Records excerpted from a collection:
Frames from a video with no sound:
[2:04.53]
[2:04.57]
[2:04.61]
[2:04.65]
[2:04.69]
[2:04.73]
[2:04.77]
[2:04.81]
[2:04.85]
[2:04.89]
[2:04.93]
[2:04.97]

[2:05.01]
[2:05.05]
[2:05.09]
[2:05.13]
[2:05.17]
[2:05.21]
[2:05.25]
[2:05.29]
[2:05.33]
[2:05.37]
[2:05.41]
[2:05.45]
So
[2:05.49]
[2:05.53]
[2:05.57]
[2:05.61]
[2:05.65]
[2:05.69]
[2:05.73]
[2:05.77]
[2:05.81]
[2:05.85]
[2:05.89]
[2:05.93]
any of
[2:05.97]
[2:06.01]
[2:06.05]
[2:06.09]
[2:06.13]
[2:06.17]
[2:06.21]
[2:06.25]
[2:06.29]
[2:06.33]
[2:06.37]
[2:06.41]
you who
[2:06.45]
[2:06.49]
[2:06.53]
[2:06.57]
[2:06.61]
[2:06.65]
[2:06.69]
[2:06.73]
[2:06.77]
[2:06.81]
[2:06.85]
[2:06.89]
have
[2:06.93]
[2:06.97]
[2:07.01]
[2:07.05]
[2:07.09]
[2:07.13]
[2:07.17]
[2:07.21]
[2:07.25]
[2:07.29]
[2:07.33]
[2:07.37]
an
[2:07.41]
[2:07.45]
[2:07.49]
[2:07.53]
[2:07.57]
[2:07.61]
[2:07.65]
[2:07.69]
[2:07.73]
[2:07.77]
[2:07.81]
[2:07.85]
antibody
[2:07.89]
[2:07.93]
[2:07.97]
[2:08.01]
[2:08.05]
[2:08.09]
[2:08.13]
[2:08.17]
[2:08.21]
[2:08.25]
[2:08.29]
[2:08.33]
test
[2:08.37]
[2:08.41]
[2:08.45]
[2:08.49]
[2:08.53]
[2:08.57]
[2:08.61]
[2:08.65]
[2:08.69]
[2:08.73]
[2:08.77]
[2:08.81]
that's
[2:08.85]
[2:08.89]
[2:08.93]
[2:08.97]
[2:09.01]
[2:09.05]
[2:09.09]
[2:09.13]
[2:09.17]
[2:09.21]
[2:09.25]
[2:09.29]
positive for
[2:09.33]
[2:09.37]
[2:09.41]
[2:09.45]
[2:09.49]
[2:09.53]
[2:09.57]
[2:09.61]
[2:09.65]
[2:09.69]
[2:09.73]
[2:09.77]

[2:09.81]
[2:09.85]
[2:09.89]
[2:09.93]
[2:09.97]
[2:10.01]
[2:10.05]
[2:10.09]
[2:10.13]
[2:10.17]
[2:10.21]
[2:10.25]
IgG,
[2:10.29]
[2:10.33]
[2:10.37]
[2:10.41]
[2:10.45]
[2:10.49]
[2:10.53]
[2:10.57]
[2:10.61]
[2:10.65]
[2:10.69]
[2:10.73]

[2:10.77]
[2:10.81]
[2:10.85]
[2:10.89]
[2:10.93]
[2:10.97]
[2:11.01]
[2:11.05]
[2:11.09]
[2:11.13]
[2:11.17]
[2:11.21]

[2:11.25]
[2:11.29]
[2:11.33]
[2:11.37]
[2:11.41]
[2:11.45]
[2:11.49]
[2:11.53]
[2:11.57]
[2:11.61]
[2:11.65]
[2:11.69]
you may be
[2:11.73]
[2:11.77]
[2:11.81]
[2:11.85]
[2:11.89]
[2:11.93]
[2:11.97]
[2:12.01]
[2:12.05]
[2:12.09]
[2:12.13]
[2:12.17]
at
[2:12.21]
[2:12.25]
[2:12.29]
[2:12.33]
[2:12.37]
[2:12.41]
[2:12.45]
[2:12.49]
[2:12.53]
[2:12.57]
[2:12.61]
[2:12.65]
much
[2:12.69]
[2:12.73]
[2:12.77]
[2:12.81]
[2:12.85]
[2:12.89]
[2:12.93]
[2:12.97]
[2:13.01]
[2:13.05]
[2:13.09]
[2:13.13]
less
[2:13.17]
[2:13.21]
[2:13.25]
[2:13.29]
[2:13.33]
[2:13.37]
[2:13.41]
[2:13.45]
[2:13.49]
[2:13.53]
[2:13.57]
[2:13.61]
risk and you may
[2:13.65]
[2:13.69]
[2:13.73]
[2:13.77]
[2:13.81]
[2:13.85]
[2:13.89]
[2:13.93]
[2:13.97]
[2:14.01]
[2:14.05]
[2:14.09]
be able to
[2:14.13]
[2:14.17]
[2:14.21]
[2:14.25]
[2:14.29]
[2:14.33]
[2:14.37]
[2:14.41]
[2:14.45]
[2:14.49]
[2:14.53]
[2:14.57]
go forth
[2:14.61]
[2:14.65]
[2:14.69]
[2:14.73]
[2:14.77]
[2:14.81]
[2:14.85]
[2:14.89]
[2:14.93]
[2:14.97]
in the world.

Task prompt —
Output all the lines above, matching them word for word.

Written solution —
Frames from a video with no sound:
[2:04.53]
[2:04.57]
[2:04.61]
[2:04.65]
[2:04.69]
[2:04.73]
[2:04.77]
[2:04.81]
[2:04.85]
[2:04.89]
[2:04.93]
[2:04.97]

[2:05.01]
[2:05.05]
[2:05.09]
[2:05.13]
[2:05.17]
[2:05.21]
[2:05.25]
[2:05.29]
[2:05.33]
[2:05.37]
[2:05.41]
[2:05.45]
So
[2:05.49]
[2:05.53]
[2:05.57]
[2:05.61]
[2:05.65]
[2:05.69]
[2:05.73]
[2:05.77]
[2:05.81]
[2:05.85]
[2:05.89]
[2:05.93]
any of
[2:05.97]
[2:06.01]
[2:06.05]
[2:06.09]
[2:06.13]
[2:06.17]
[2:06.21]
[2:06.25]
[2:06.29]
[2:06.33]
[2:06.37]
[2:06.41]
you who
[2:06.45]
[2:06.49]
[2:06.53]
[2:06.57]
[2:06.61]
[2:06.65]
[2:06.69]
[2:06.73]
[2:06.77]
[2:06.81]
[2:06.85]
[2:06.89]
have
[2:06.93]
[2:06.97]
[2:07.01]
[2:07.05]
[2:07.09]
[2:07.13]
[2:07.17]
[2:07.21]
[2:07.25]
[2:07.29]
[2:07.33]
[2:07.37]
an
[2:07.41]
[2:07.45]
[2:07.49]
[2:07.53]
[2:07.57]
[2:07.61]
[2:07.65]
[2:07.69]
[2:07.73]
[2:07.77]
[2:07.81]
[2:07.85]
antibody
[2:07.89]
[2:07.93]
[2:07.97]
[2:08.01]
[2:08.05]
[2:08.09]
[2:08.13]
[2:08.17]
[2:08.21]
[2:08.25]
[2:08.29]
[2:08.33]
test
[2:08.37]
[2:08.41]
[2:08.45]
[2:08.49]
[2:08.53]
[2:08.57]
[2:08.61]
[2:08.65]
[2:08.69]
[2:08.73]
[2:08.77]
[2:08.81]
that's
[2:08.85]
[2:08.89]
[2:08.93]
[2:08.97]
[2:09.01]
[2:09.05]
[2:09.09]
[2:09.13]
[2:09.17]
[2:09.21]
[2:09.25]
[2:09.29]
positive for
[2:09.33]
[2:09.37]
[2:09.41]
[2:09.45]
[2:09.49]
[2:09.53]
[2:09.57]
[2:09.61]
[2:09.65]
[2:09.69]
[2:09.73]
[2:09.77]

[2:09.81]
[2:09.85]
[2:09.89]
[2:09.93]
[2:09.97]
[2:10.01]
[2:10.05]
[2:10.09]
[2:10.13]
[2:10.17]
[2:10.21]
[2:10.25]
IgG,
[2:10.29]
[2:10.33]
[2:10.37]
[2:10.41]
[2:10.45]
[2:10.49]
[2:10.53]
[2:10.57]
[2:10.61]
[2:10.65]
[2:10.69]
[2:10.73]

[2:10.77]
[2:10.81]
[2:10.85]
[2:10.89]
[2:10.93]
[2:10.97]
[2:11.01]
[2:11.05]
[2:11.09]
[2:11.13]
[2:11.17]
[2:11.21]

[2:11.25]
[2:11.29]
[2:11.33]
[2:11.37]
[2:11.41]
[2:11.45]
[2:11.49]
[2:11.53]
[2:11.57]
[2:11.61]
[2:11.65]
[2:11.69]
you may be
[2:11.73]
[2:11.77]
[2:11.81]
[2:11.85]
[2:11.89]
[2:11.93]
[2:11.97]
[2:12.01]
[2:12.05]
[2:12.09]
[2:12.13]
[2:12.17]
at
[2:12.21]
[2:12.25]
[2:12.29]
[2:12.33]
[2:12.37]
[2:12.41]
[2:12.45]
[2:12.49]
[2:12.53]
[2:12.57]
[2:12.61]
[2:12.65]
much
[2:12.69]
[2:12.73]
[2:12.77]
[2:12.81]
[2:12.85]
[2:12.89]
[2:12.93]
[2:12.97]
[2:13.01]
[2:13.05]
[2:13.09]
[2:13.13]
less
[2:13.17]
[2:13.21]
[2:13.25]
[2:13.29]
[2:13.33]
[2:13.37]
[2:13.41]
[2:13.45]
[2:13.49]
[2:13.53]
[2:13.57]
[2:13.61]
risk and you may
[2:13.65]
[2:13.69]
[2:13.73]
[2:13.77]
[2:13.81]
[2:13.85]
[2:13.89]
[2:13.93]
[2:13.97]
[2:14.01]
[2:14.05]
[2:14.09]
be able to
[2:14.13]
[2:14.17]
[2:14.21]
[2:14.25]
[2:14.29]
[2:14.33]
[2:14.37]
[2:14.41]
[2:14.45]
[2:14.49]
[2:14.53]
[2:14.57]
go forth
[2:14.61]
[2:14.65]
[2:14.69]
[2:14.73]
[2:14.77]
[2:14.81]
[2:14.85]
[2:14.89]
[2:14.93]
[2:14.97]
in the world.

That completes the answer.